After weeks of the government shutdown, the National Parks Service (NPS) announced today that they plan to transform several parks into landfills due to copious amounts of garbage and human feces.

Human waste clogged toilets, blocked pathways and covered trees and wildlife, which spurred NPS to declare the parks unsafe for both visitors and employees.

“There is shit everywhere,” an unnamed park ranger said. “It’s shooting out of geysers. It’s a literal shitstorm.”

Human excrement can be dangerous when contaminated and should be removed using gloves and, in some cases, eye protection. According to the park ranger, NPS cannot afford to pay its employees, much less purchase proper fecal-removing equipment, and must instead shut the parks down.

“We are committed to the health and safety of our employees,” a spokesperson for NPS said. “After conducting preliminary tests, we found diseases including typhoid, cholera and several species of parasitic worms in the human waste littering our parks. We’d also like to inform the individual that defecated on the Whitecrest Trail sign that he or she has tapeworms. We cannot risk the health of our employees and will not be removing the feces at this time.”

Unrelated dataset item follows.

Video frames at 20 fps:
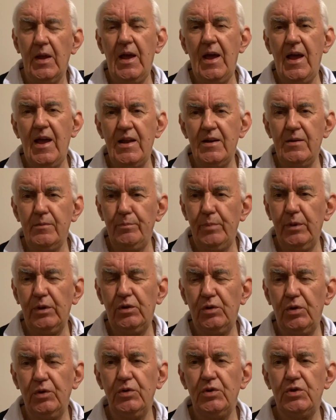and
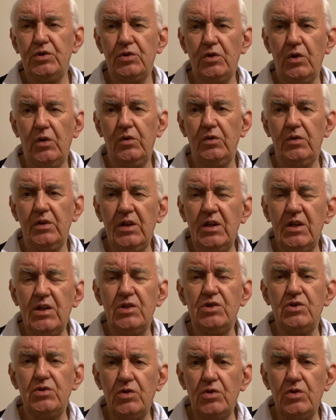because it's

According to a source, the parks will charge varying amounts of money, based on poundage and waste type, to dump trash. The money will help pay the salaries of their furloughed employees.

“We haven’t been paid in weeks,” another ranger said. “And the parks were irreparably damaged anyway. Personally, I’m looking forward to seeing what happens with the land. Humans will probably go extinct in a few years anyway, and we might as well have fun in the meantime.”

The “cutest” animals, which will be determined by polls on NPS’s Instagram story, will be transported to nearby open parks, while the remaining will be left to fight for food and space in the landfill.

“No one comes to national parks to look at the toads or possums anyway,” the NPS spokesperson said. “It’s natural selection, and eventually only the most attractive animals will remain.”

Officials working for the EPA claim that a landfill will actually benefit the parks by adding nutrients into the soil. They plan to reopen the parks for leisure within a few years.

“The science is very simple,” Jonathon Willford, an EPA employee with no science background, said. “When organic waste rots, it creates more soil on top of the landfill, which can be an ideal place for plants to grow. The trash remains buried underneath, but harmless. Out of sight, out of mind.”

Willford added that parks employees would be offered a job with the new NPS to spread seeds across the landfills and import more desirable animals such as pandas, ducklings and koalas to entice visitors.

“I’ve seen a lot of YouTube videos of unlikely animal friendships,” he said. “That’s what we’re hoping to have in the future. It’s gold.”